Facebook, Google, and Twitter employees know it all too well: political leanings can influence professional relationships. But should ideological differences turn the workplace into a battlefield?
One in five employees believe political discussions should be tuned out at work, according to a survey by career site Indeed.
But even as US companies are entitled to certain restrictions against employees making political statements, most workplaces still foster a climate of free speech.
“And while some people feel persecuted for their beliefs, a majority do not,” Indeed said.
A closer look at the study reveals US workplaces remain open to political discussions: 67% believe groups are given the space to express their views at work.
In contrast, 23% feel political groups are being stifled. Of those who feel restrained:
- 60% point to peers as the source of pressure.

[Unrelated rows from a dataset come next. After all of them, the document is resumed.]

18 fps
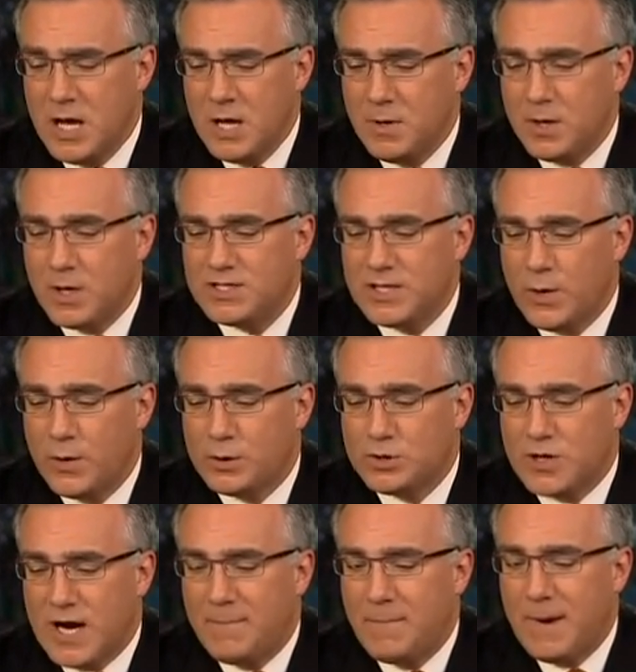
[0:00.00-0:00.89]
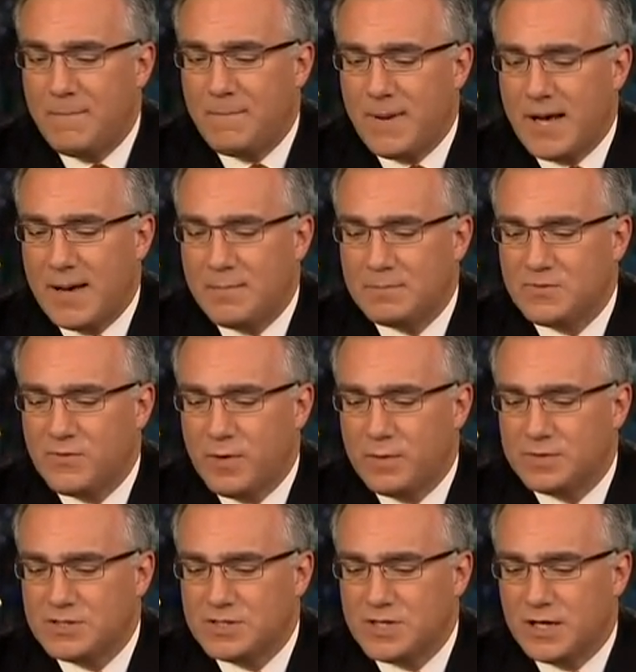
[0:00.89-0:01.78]
because they were dropping bombs
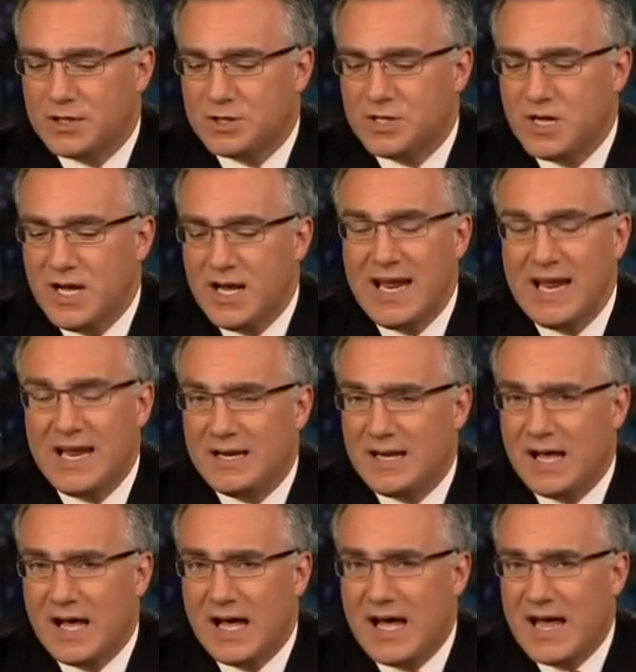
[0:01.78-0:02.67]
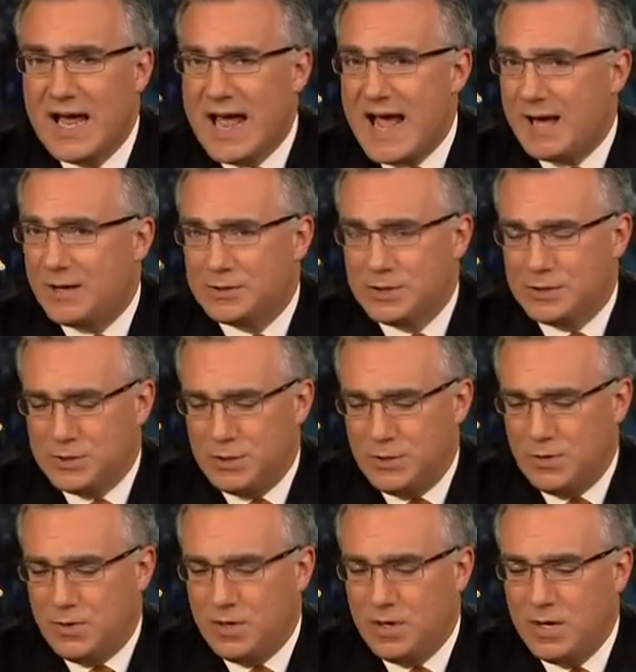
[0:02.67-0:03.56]
from such in high
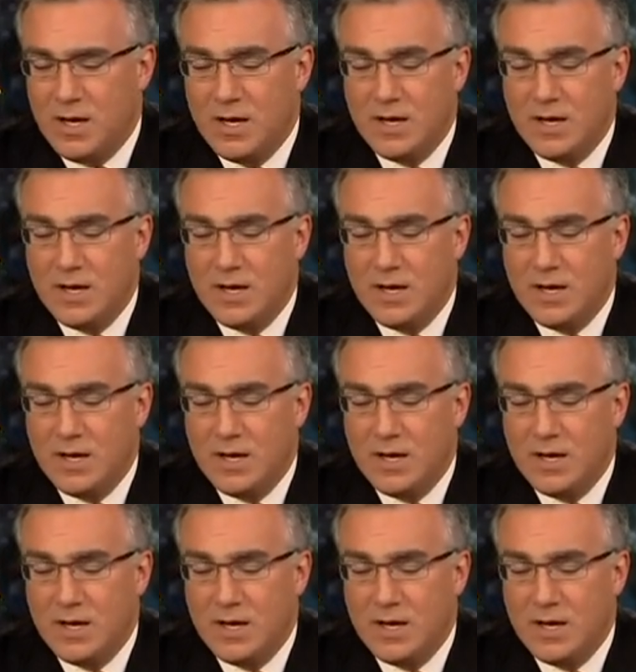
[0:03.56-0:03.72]
altitude.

- 40% say corporate leadership reins in political discussions.
- 66% feel conservatives are being silenced.
- 34% believe liberals are being marginalized.
“Although American politics is becoming more polarized, we did find something that unites liberals and conservatives: overall, both groups feel similar levels of comfort when it comes to talking about politics,” Indeed said.
Almost half of those who identified as liberals (48%) say they feel “mostly comfortable” sharing their political views with colleagues. A similar percentage (46%) of those who claim to be conservatives feel the same way.
Despite the polarizing effect of politics in the workplace, more than half (54%) of respondents believe an employee’s political orientation does not impact career growth. However, 25% disagree.
“There’s room for debate about the place of political discussions in the workplace, but one thing is certain: in an ideal situation people should be comfortable being themselves at work while also being respectful and accommodating of their differences with one another,” Indeed said.
“If we can remember that, we can all create better environments to work together in.”